Kadallah Burrowes explores the term "Afrofuturism" with the help of Suzi Analogue, Neema Githere, Mia Imani Harrison and Jackie Queens.
This past Juneteenth, Burrowes held a digital event called A Moment In Between (after which this podcast is named) at COMMON, a digital club that forms part of Currents.FM. It was, in their words, "a digital pan-African celebration of Black liberation." The interviewees in this week's Exchange all helped make A Moment In Between possible: artists Jackie Queens and Suzi Analogue, plus cultural critics Neema Githere and Mia Imani Harrison.
In this documentary-style podcast, which forms part of our celebration of Black Futures Month in the US, Burrowes et al. discuss the term "Afrofuturism.

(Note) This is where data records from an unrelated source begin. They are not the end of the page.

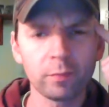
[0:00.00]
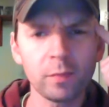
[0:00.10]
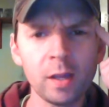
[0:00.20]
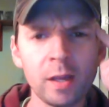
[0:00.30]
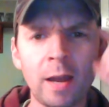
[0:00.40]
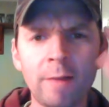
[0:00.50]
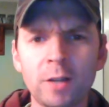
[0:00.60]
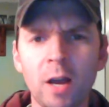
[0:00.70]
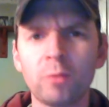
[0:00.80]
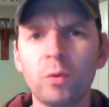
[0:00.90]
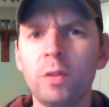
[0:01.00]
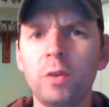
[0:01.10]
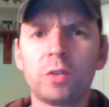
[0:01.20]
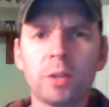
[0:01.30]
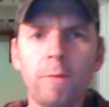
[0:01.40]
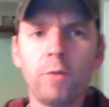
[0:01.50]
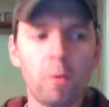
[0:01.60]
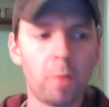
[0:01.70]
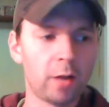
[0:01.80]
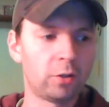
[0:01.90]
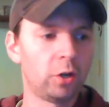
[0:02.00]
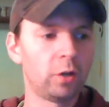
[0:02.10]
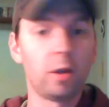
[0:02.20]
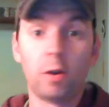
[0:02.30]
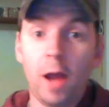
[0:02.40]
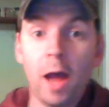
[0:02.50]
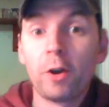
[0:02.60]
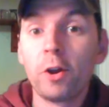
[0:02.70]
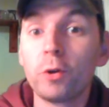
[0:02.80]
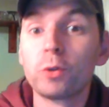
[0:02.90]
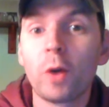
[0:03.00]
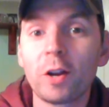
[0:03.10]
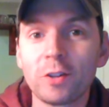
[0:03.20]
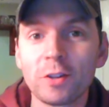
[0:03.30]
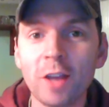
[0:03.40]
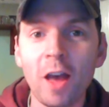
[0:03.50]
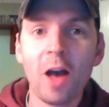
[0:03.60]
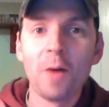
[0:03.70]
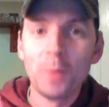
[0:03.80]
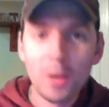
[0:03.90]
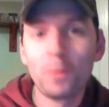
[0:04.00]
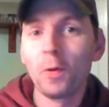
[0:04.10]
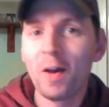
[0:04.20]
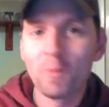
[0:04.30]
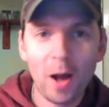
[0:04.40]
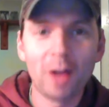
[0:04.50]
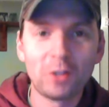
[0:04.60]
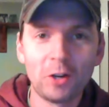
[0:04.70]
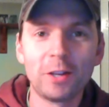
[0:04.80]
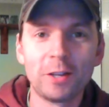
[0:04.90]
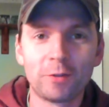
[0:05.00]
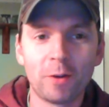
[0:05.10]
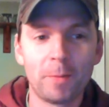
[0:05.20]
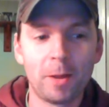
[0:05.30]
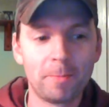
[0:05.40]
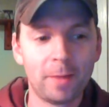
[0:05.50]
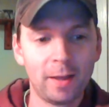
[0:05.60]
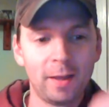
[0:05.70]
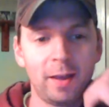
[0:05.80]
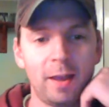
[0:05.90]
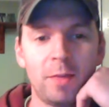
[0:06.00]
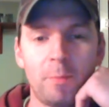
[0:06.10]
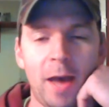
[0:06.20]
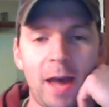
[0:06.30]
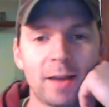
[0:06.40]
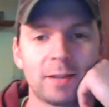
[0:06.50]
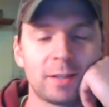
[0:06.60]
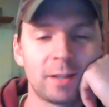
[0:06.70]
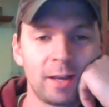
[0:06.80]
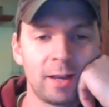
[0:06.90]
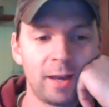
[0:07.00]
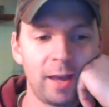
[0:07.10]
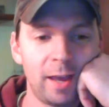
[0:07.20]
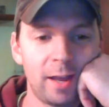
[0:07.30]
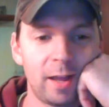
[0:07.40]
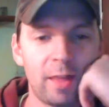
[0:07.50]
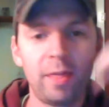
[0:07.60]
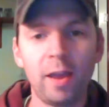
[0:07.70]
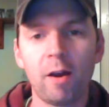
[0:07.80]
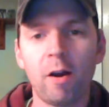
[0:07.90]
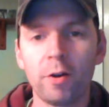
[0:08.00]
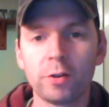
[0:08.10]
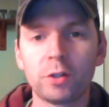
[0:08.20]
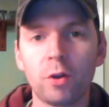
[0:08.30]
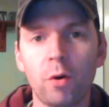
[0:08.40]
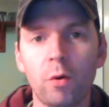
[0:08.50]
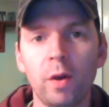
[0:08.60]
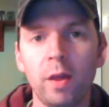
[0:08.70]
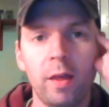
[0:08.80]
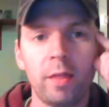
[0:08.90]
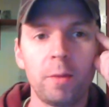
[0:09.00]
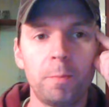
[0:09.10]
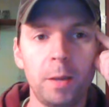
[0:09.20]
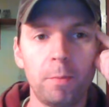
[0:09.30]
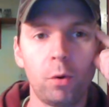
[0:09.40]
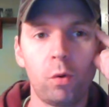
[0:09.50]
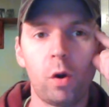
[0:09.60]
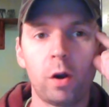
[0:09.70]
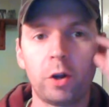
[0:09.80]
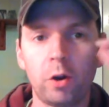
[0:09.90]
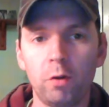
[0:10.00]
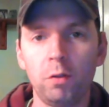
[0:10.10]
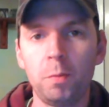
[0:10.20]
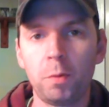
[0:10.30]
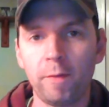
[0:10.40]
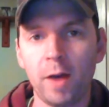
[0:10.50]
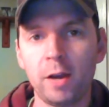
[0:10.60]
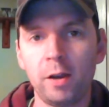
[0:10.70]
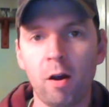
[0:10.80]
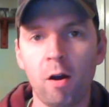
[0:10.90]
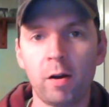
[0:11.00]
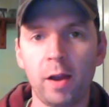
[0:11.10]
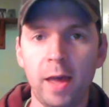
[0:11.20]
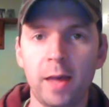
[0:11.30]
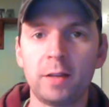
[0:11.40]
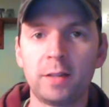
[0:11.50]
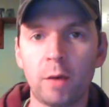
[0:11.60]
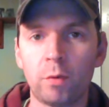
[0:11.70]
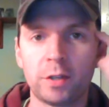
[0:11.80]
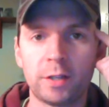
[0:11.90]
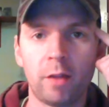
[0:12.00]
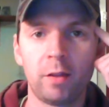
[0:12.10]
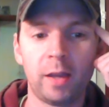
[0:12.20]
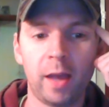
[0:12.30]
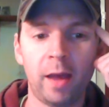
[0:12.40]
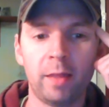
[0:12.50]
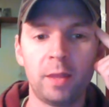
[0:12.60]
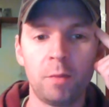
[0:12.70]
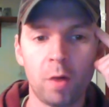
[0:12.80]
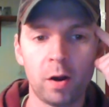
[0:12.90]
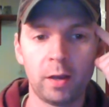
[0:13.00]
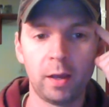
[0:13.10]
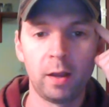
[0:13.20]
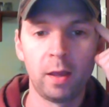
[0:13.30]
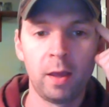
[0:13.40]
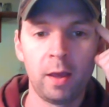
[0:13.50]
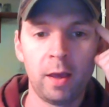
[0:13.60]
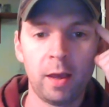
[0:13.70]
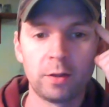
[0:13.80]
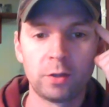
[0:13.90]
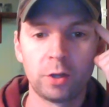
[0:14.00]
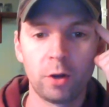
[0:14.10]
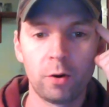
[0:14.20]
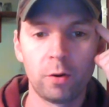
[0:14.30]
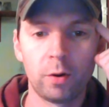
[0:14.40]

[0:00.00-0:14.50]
And I've talked with you, some of you have bought turkey, or I don't know who's watching this. People have bought turkeys from them in the past, and they are also the people who are currently providing our eggs that we're selling at the market. And so,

They discuss its imperfect, controversial nature (it was coined by a white academic), how it intersects with electronic music and its relationship to the legacy of the writer Octavia Butler.
Last week's Exchange saw Burrowes in conversation with Analogue, the producer, singer, songwriter and founder of Never Normal Records. This week, Analogue delves deeper into her connection to the concept of Afrofuturism. "Afrofuturism to me is just being Black," she said. "It's a bunch of things. Self-determination, self-preservation and self-expression."
Born in Nairobi and now based in Brooklyn, Neema Githere is a guerrilla theorist who works within the digital diaspora. In 2017, Githere coined the term "Afropresentism," which presents the idea that the Afrofuturism being theorised in the '90s and early '00s exists here and now. "Afrofuturism is concerned with space," Githere said. "Afropresentism is concerned with earth."
Mia Imani Harrison is an interdisciplinary artist and conceptual creator working within dream technology. Her part in A Moment In Between saw COMMON, which had primarily been a space for music, become a place for Black people to come and talk about their dreams. Harrison's understanding of Afrofuturism began with "intergalactic Black folks" in music—Sun Ra, Grace Jones, Parliament-Funkadelic—and has grown into an interest in artists that build worlds and galaxies in their work. "I've always been interested in expanding our concept of the realities we exist within," she said. "Especially as Black people, because we're already told what we can and cannot do, and the perimeters of the spaces that we exist in."
The final speaker is Jackie Queens, singer, songwriter, label and agency founder, and community member of Currents.FM and electronic music network female:pressure. Queens' thoughts about Afrofuturism tie in with Githere's Afropresentism. "People say Africa is the future," Queens said. "But I don't like to look at it that way. I always feel like we're the present."